Did such a man as The Bodymaster really exist? Or was it only the writhing of my tortured imagination which transformed Doctor Darius Lessman, theologist and philanthropist, into a fiend incarnate? His lair is gone. A pile of charred ruins now occupies the place where it stood. Its inmates died with it. The Bodymaster is no more. But is he really dead?

Time alone will tell. The records of the police department of the City of New York will bear out my story up to a certain point. From there on the affair is a puzzle to me. It is from this that the reader must draw his own deductions. I can give only the facts.

CHAPTER I.

Through the thick tangle of underbrush and trees, which surrounded Doctor Darius Lessman’s private sanitarium just outside the city of New York, dashed a young man, coatless, hatless, his shirt and trousers torn to shreds by the thorns and brambles.

With blood streaming from a hundred scratches on his face and hands, he presented a savage, almost inhuman, aspect as he leaped before the automobile rapidly coming down the smooth asphalt pavement.

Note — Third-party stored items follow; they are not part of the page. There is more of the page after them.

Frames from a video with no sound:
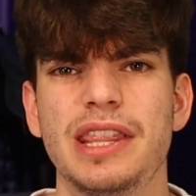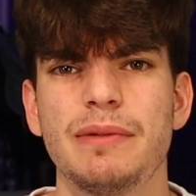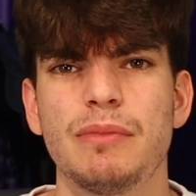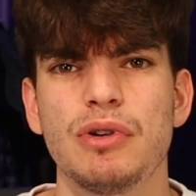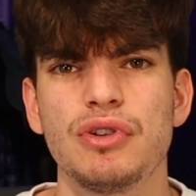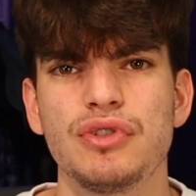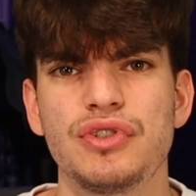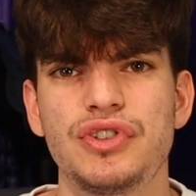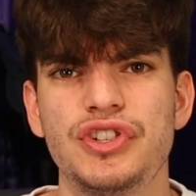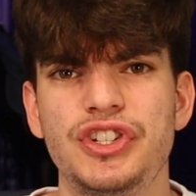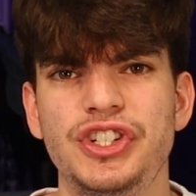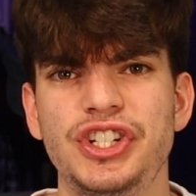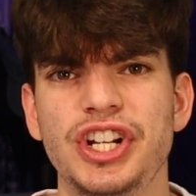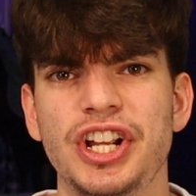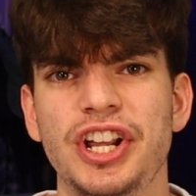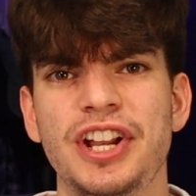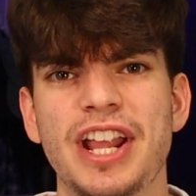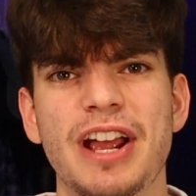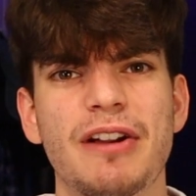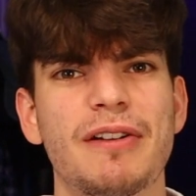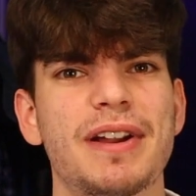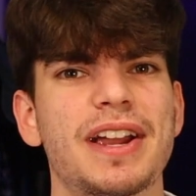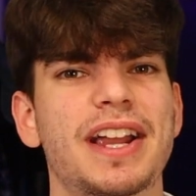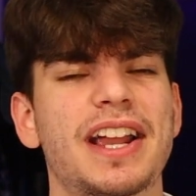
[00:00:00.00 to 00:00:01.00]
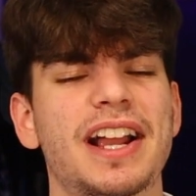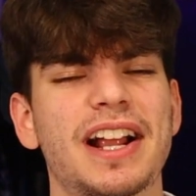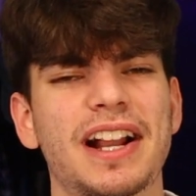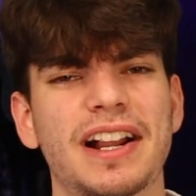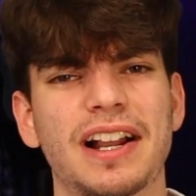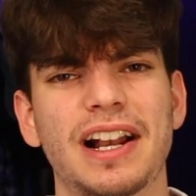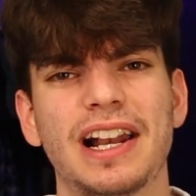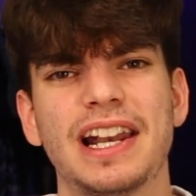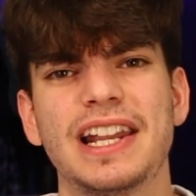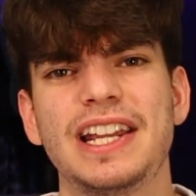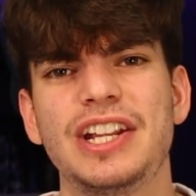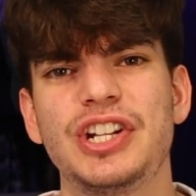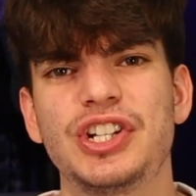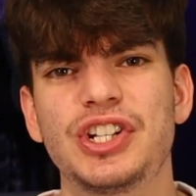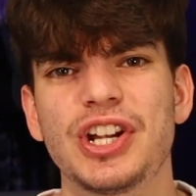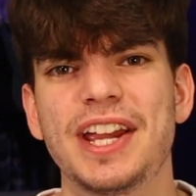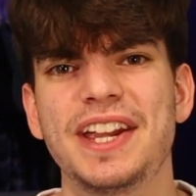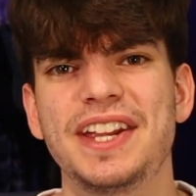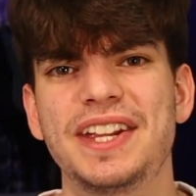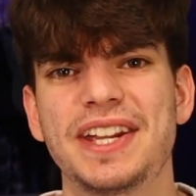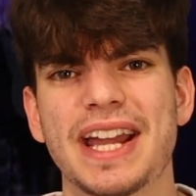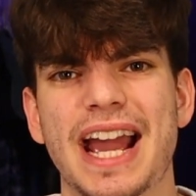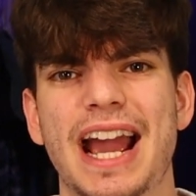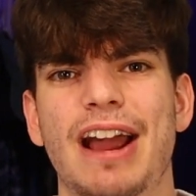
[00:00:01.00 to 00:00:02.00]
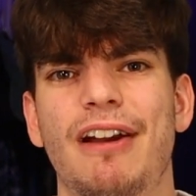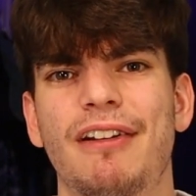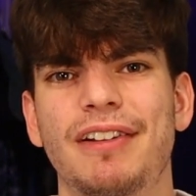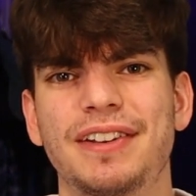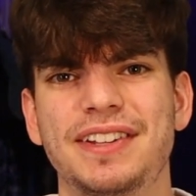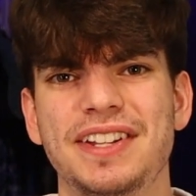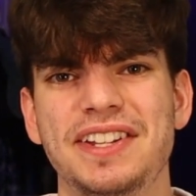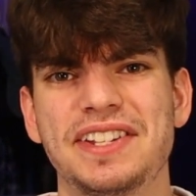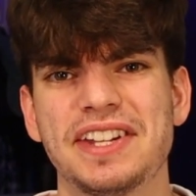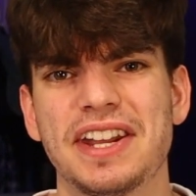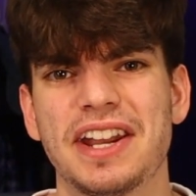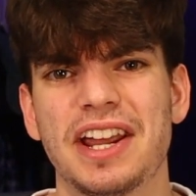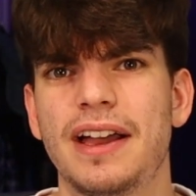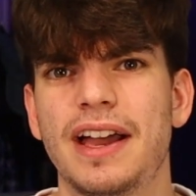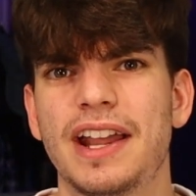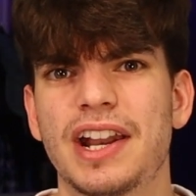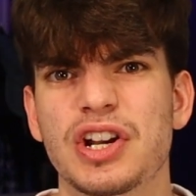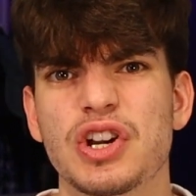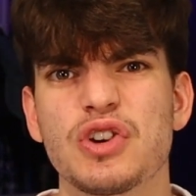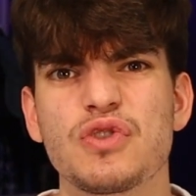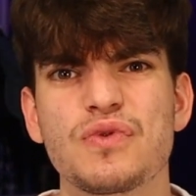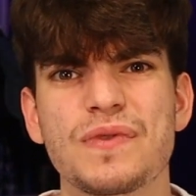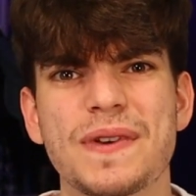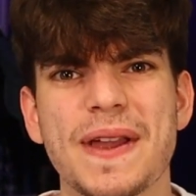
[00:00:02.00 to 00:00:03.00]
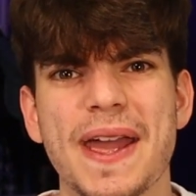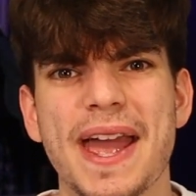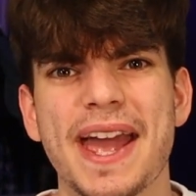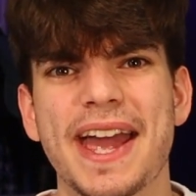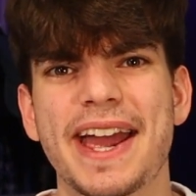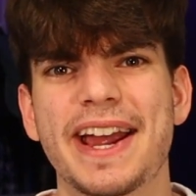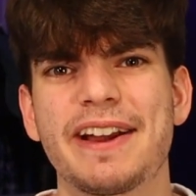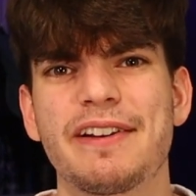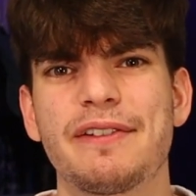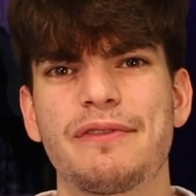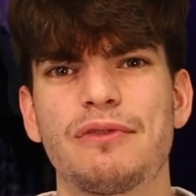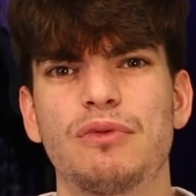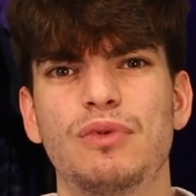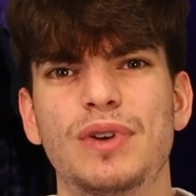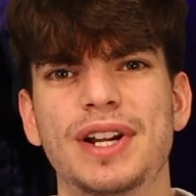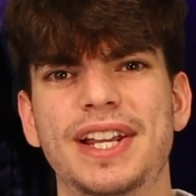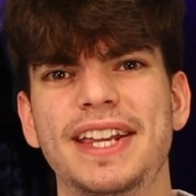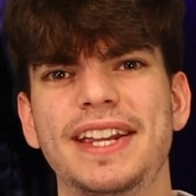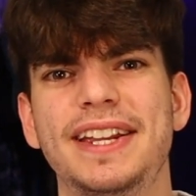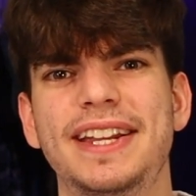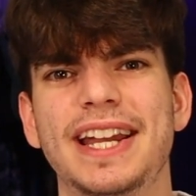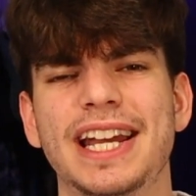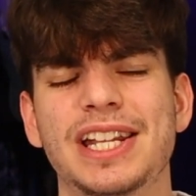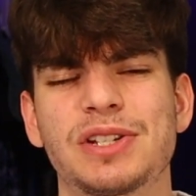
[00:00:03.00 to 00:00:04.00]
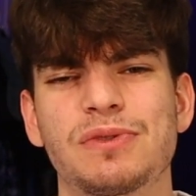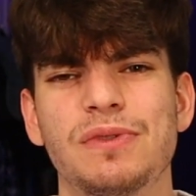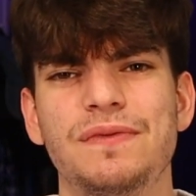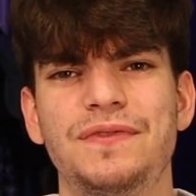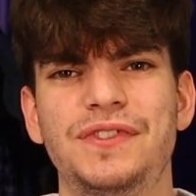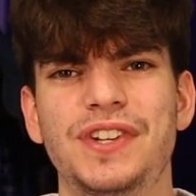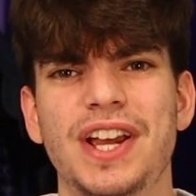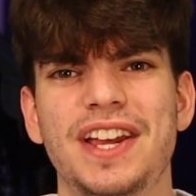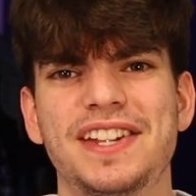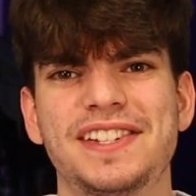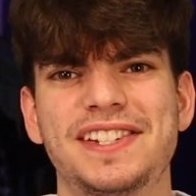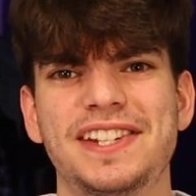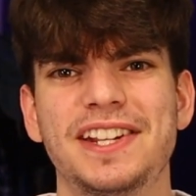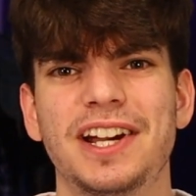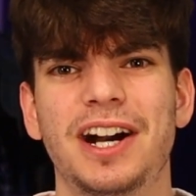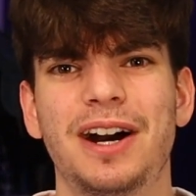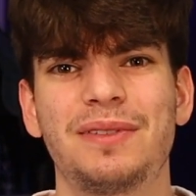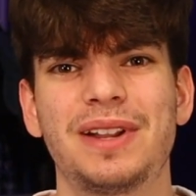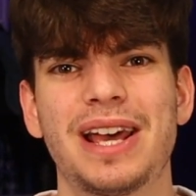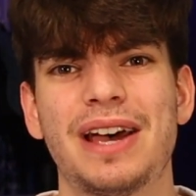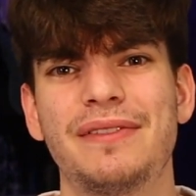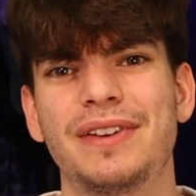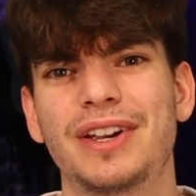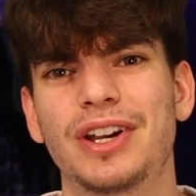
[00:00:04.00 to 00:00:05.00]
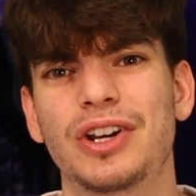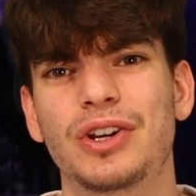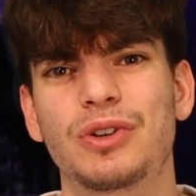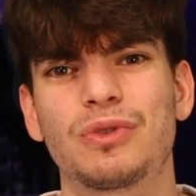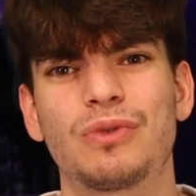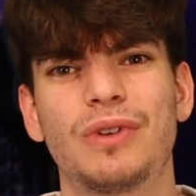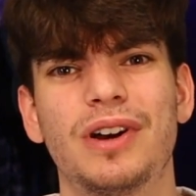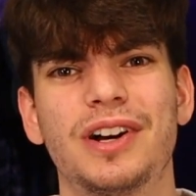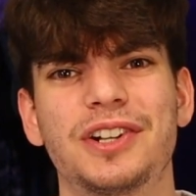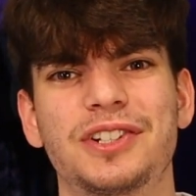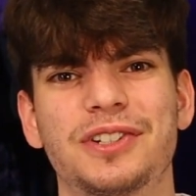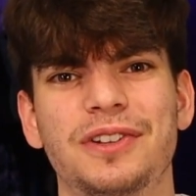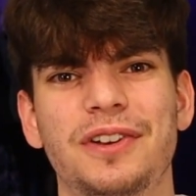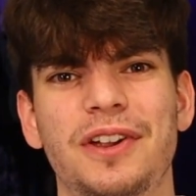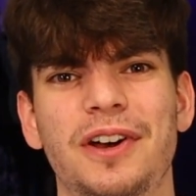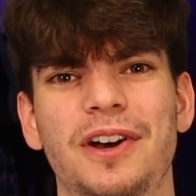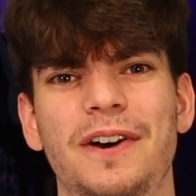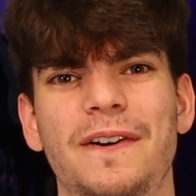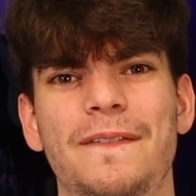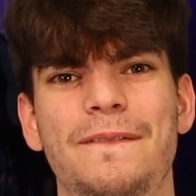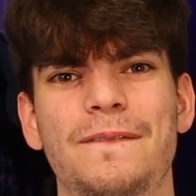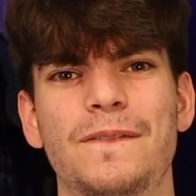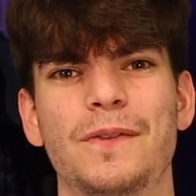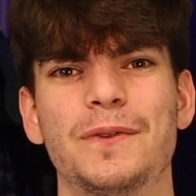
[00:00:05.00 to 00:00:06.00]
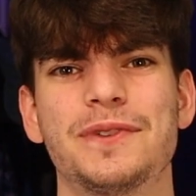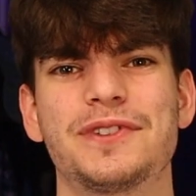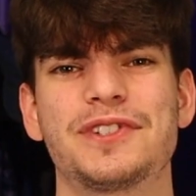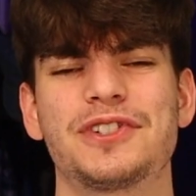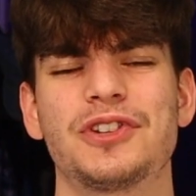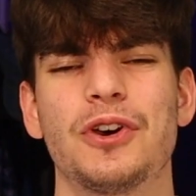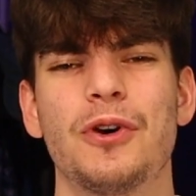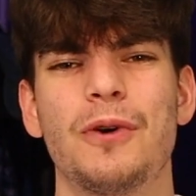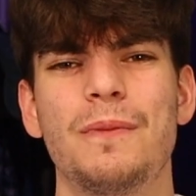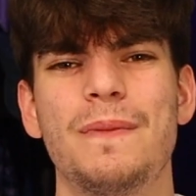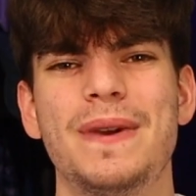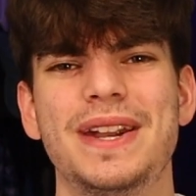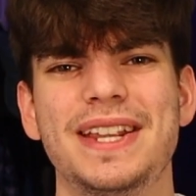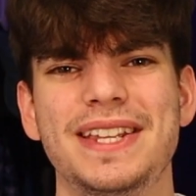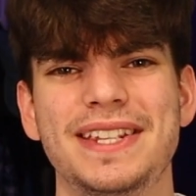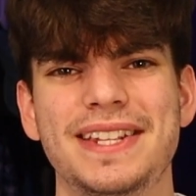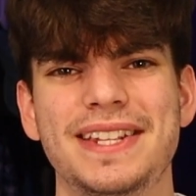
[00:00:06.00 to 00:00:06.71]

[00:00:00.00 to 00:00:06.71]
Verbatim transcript: the most generic cliche characters, and I don't care if Ricky gets with Jesse after having a crush on her for so many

His face was drawn, haggard, contorted; and the snow-white hair, which crowned his youthful face, was matted and unkempt. His eyes bulged from their sockets like those of a maniac as he glared at the oncoming machine.

The afternoon, which was just drawing to a close, had been unusually hot; the storm, hovering over the countryside, filled the air with a strange foreboding—an unusual degree of sultriness. The sky was dull save when an occasional flash of lightning tore through the lowering heavens. Not a breath of wind. Not the rustle of a leaf. Yet the teeth of the man in the roadway rattled like castanets, and upon his clammy brow the cold sweat of terror stood out in beads.

The driver of the big machine brought it to a stop with a sharp grinding of brakes. As he caught a glimpse of the ghastly face of the man before him he involuntarily hunched his body back further into his seat.

“What the hell!” he exclaimed.

The other leaped to the side of the machine and fumbled clumsily—his fingers shaking like those of a man with the palsy—at the catch of the door.